Rob Walker
Life & Society as we know it can take a twisted terrible path
Marta Moran Bishop has penned a fascinating what-if dystopian sequence of two novels available as book one and two or as a boxed set. I was fortunate to get the boxed set from Audible.com and listen to together with my family in lockdown to Darkness Descends (the prequel) and The Between Times (the sequel). I ‘ll not rehash the details of the story as this is a review and not a report. The intensity and brutality of the people in power in these novels, the sheer level of cruelty has Bishop vying with serial killer novelists and TV shows like Criminal Minds and CSI. Bishop sets the stage well, uses props masterfully, and the story unfolds to the ear like a Broadway rendition of 1984 or Fahrenheit 451 with a goodly dose of Brave New World. Still, while the dark side of the power brokers is genuinely executed and in places hard to stomach due to the attention to detail and the interplay of dialogue and character, there is the bright hope of Jewell herself, like a shining beacon on the lost hill.
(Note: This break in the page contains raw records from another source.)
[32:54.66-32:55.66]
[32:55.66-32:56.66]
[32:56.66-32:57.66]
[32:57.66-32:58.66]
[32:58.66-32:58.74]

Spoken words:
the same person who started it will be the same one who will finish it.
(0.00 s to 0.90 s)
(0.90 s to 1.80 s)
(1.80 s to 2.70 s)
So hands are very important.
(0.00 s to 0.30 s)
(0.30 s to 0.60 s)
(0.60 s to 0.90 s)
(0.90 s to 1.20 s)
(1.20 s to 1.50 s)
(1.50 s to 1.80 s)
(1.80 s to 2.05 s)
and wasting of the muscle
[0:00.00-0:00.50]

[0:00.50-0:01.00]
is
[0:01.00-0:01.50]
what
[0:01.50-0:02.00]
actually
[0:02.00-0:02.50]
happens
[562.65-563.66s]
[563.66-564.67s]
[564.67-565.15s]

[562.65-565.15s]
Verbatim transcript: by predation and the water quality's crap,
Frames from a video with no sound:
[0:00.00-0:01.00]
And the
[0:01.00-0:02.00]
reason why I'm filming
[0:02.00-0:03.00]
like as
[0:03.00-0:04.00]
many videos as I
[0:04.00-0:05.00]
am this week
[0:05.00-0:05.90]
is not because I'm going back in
This is an American dystopia played out in Chicago, and the author’s obvious knowledge of the city struck me hard as I grew up in Chicago and have used the same city for many of my own writings. The novel here reminded me of just how long people have been declaring the men and women made the richest BY Chicago and Chicagoans have done badly in supporting the most vulnerable among us. In 1893 a visiting Englishman, a reporter who died on the Titanic, William Stead wrote of this crisis of Chicago in great detail in his book entitled If Christ Came to Chicago. And so, yes Bishops two titles in a boxed set on audible (ebook as well) moved me to deep thought about the crisis of Chicago in 1893 and today in 2020 with the pandemic that has hit the poorest and oldest among us the hardest, and yet we must always maintain hope and light.